Give the listing again exactly, omitting its images.

[Opening RECORDED INFORMATION section]

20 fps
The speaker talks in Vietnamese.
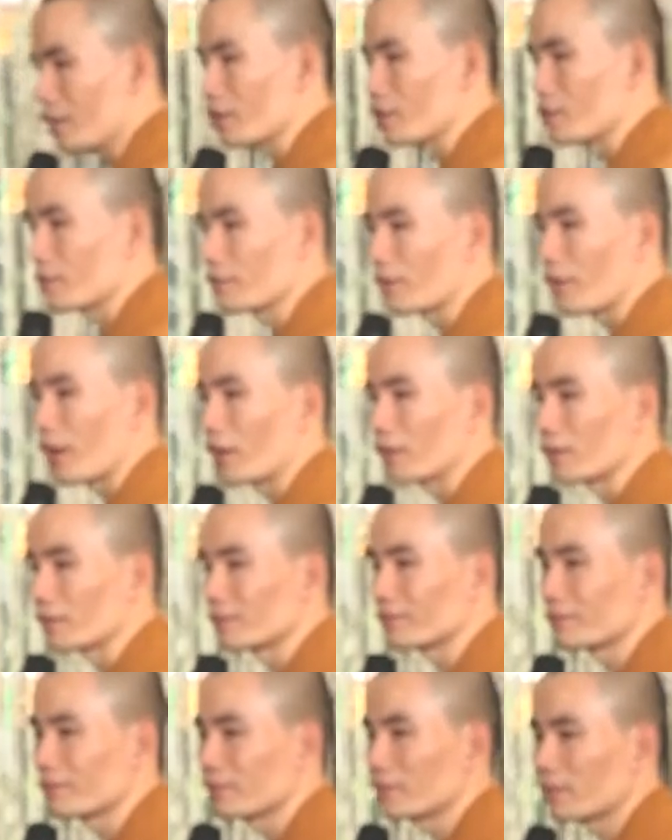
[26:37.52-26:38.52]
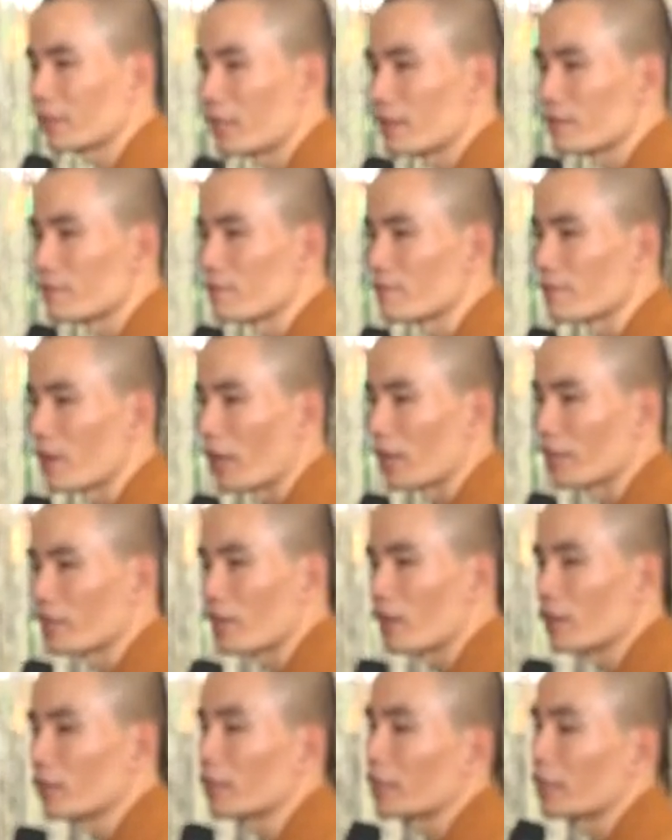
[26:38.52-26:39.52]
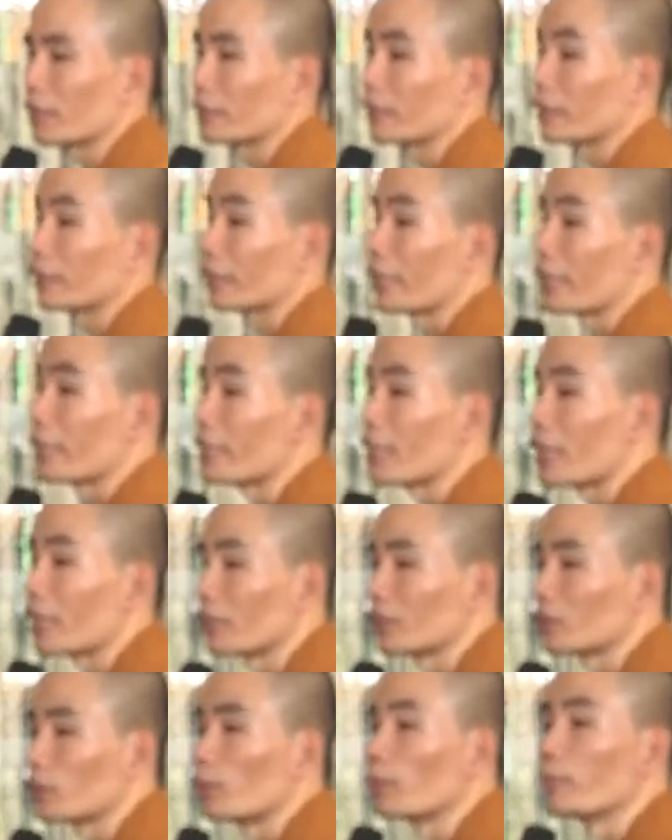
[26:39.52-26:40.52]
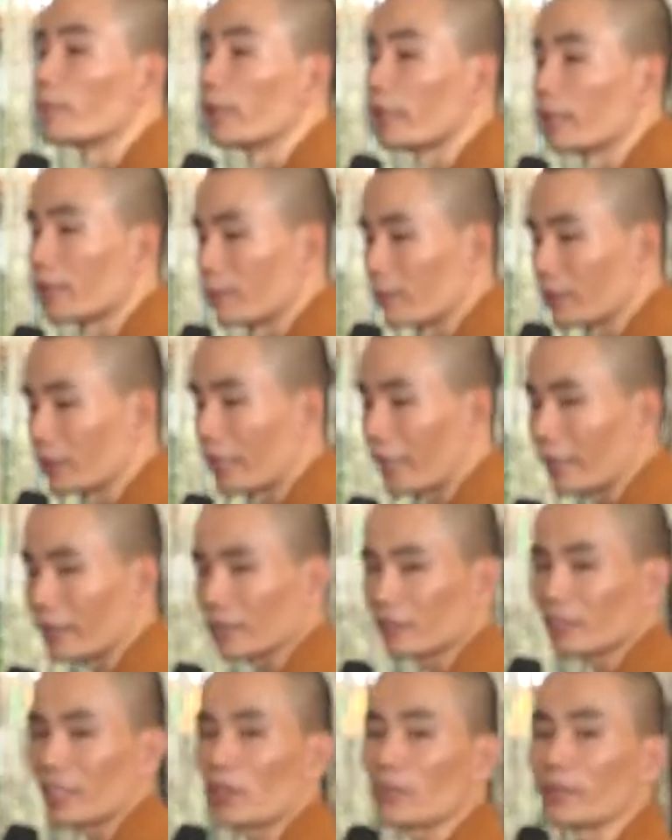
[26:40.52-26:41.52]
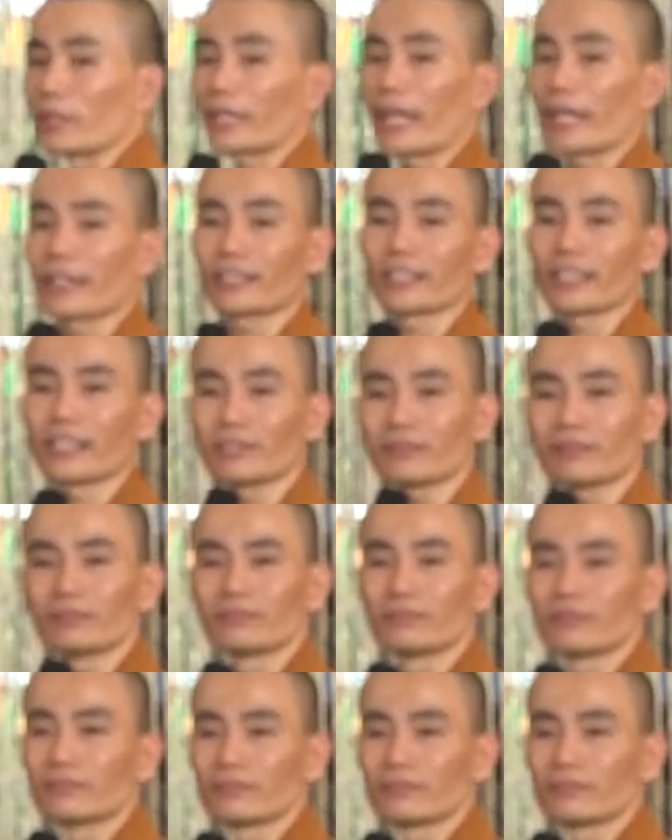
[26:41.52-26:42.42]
chân vào, và đó là cái nhân của mê. Mình thấy con sâu mình cà chân không?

[Closing RECORDED INFORMATION section]

**TASK RESULT**
20 fps
The speaker talks in Vietnamese.
[26:37.52-26:38.52]
[26:38.52-26:39.52]
[26:39.52-26:40.52]
[26:40.52-26:41.52]
[26:41.52-26:42.42]
chân vào, và đó là cái nhân của mê. Mình thấy con sâu mình cà chân không?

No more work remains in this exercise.